Zlatko Krdžević

Personal information
- Full name: Zlatko Krdžević
- Date of birth: 3 December 1959 (age 66)
- Place of birth: Nova Varoš, SFR Yugoslavia
- Position: Defender

Senior career*
- Years: Team / Apps / (Gls)
- 1980–1984: Sloboda Titovo Užice / 76 / (4)
- 1984–1989: Red Star Belgrade / 69 / (2)
- 1989–1990: Bellinzona / 9 / (0)

= Zlatko Krdžević =

Serbian footballer

Zlatko Krdžević (Златко Крџевић; born 3 December 1959) is a Serbian retired footballer who played during the 1980s.

Born in Nova Varoš, SR Serbia, he played with Sloboda Titovo Užice and Red Star Belgrade in the Yugoslav First League, and with Bellinzona in Switzerland.

==Career==
He played mostly as a defender, and sometimes as a midfielder. He played for Sloboda Titovo Užice, where he played 76 league matches from 1980 to 1984, scoring four goals. He played for Red Star Belgrade for five seasons, from 1984 to 1989.
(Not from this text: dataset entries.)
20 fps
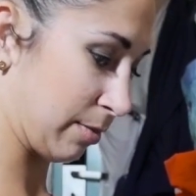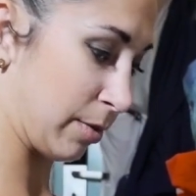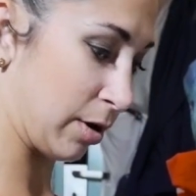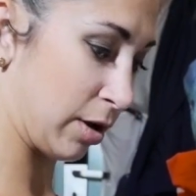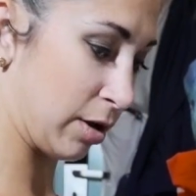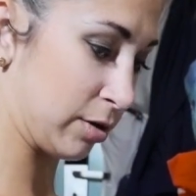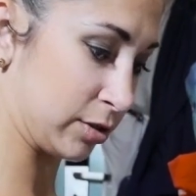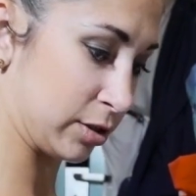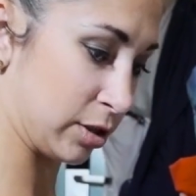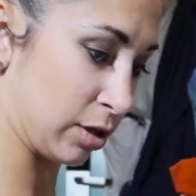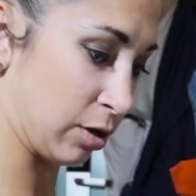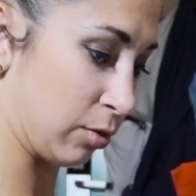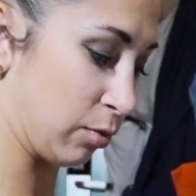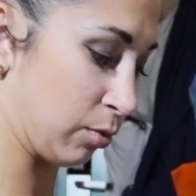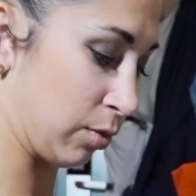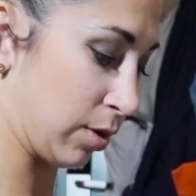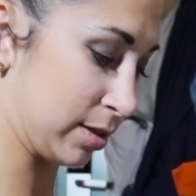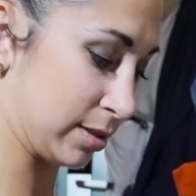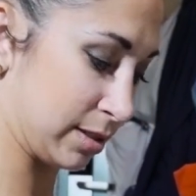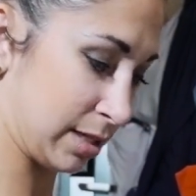Also,
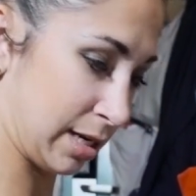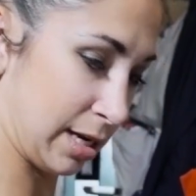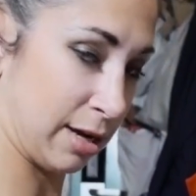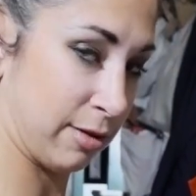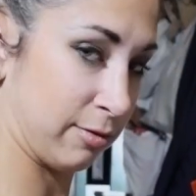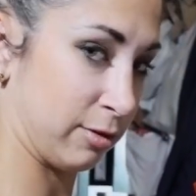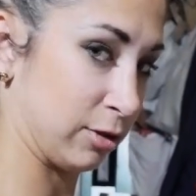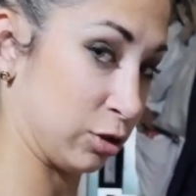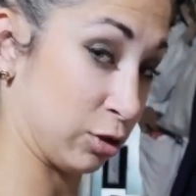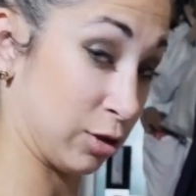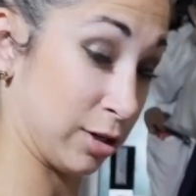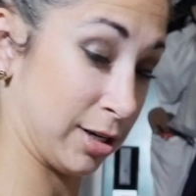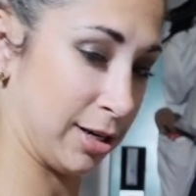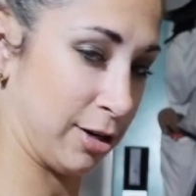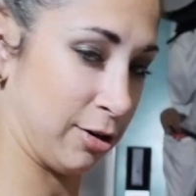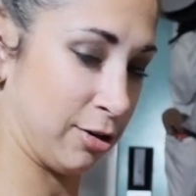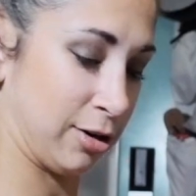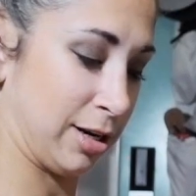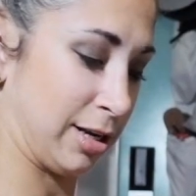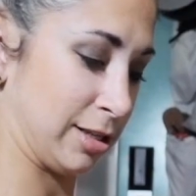whilst I have the dry
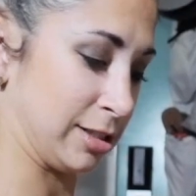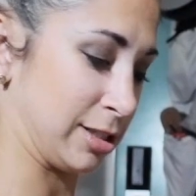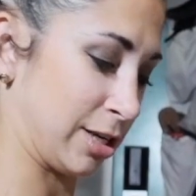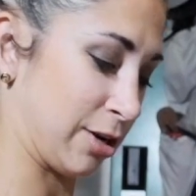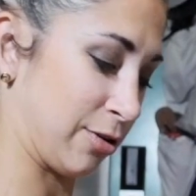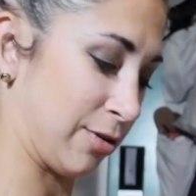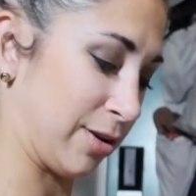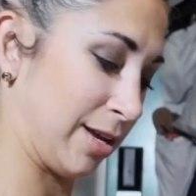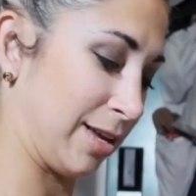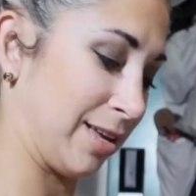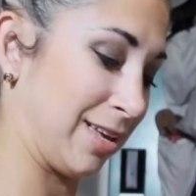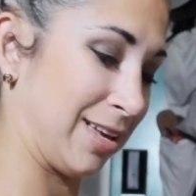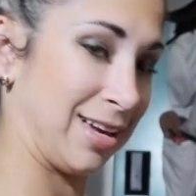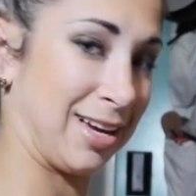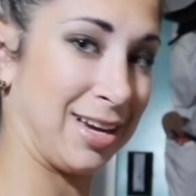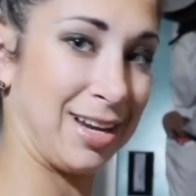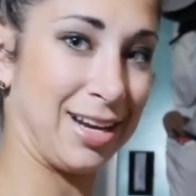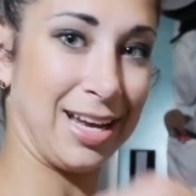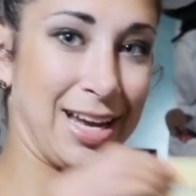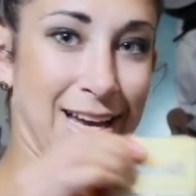ingredients going,
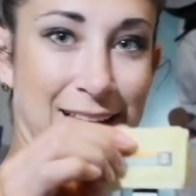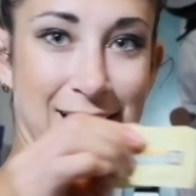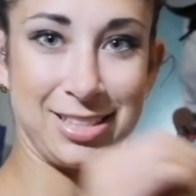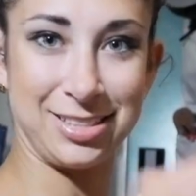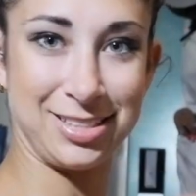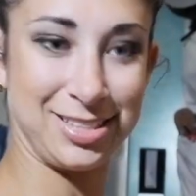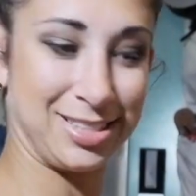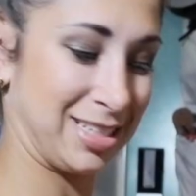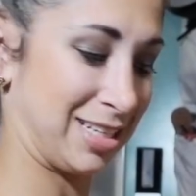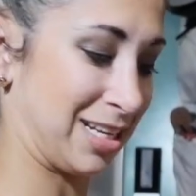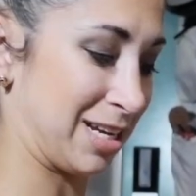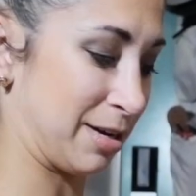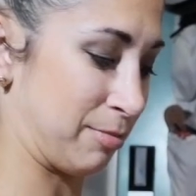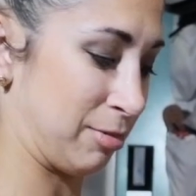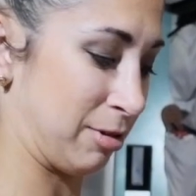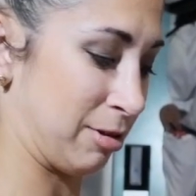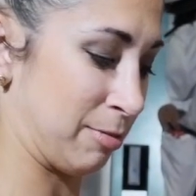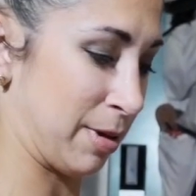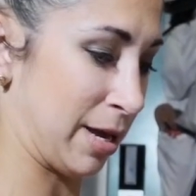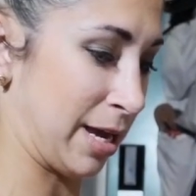I'm going to add just a
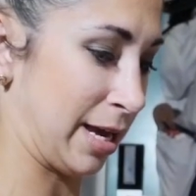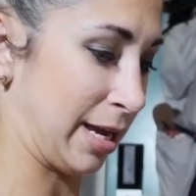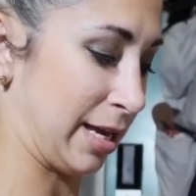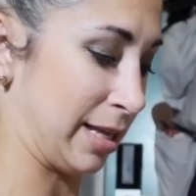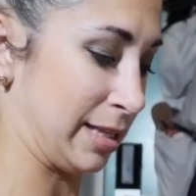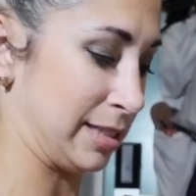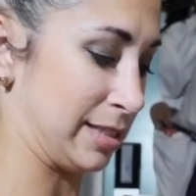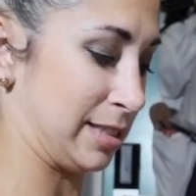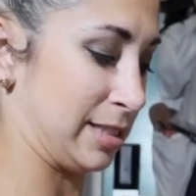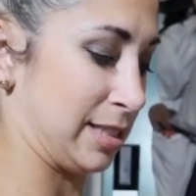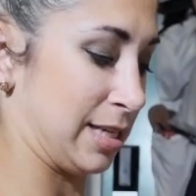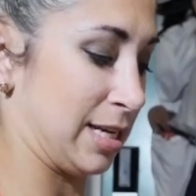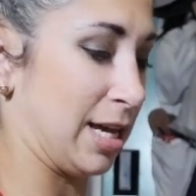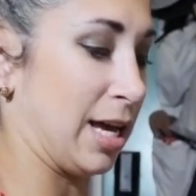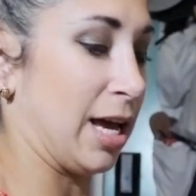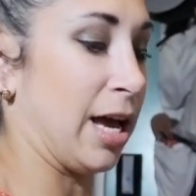couple of packets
He played 110 official matches and scored three goals. He won the championship title in 1988 and the national cup in 1985. He scored three goals in official matches, all at Red Star Stadium. He scored twice in the championship, against Sutjeska (4–1) in the 1984–85 season, and Željezničar from Sarajevo (4–1) in the 1985–86 championship, as well as in the quarter-finals of the 1987–88 Yugoslav Cup against Radnički Niš in a convincing 6–0 victory.

He made ten appearances in European cups. He played in matches against Benfica (0–2, 3–2) in the 1984–85 European Cup, Panathinaikos (3–0, 1–2) and Rosenborg (3–0, 4–1), in the most elite football competition in Europe in the 1986–87 season, as well as against Botev from Plovdiv (3–0, 2–2) and Brugge (3–1, 0–4) in the 1987–88 UEFA Cup.

He played abroad for the Swiss club Bellinzona in the 1989–90 season.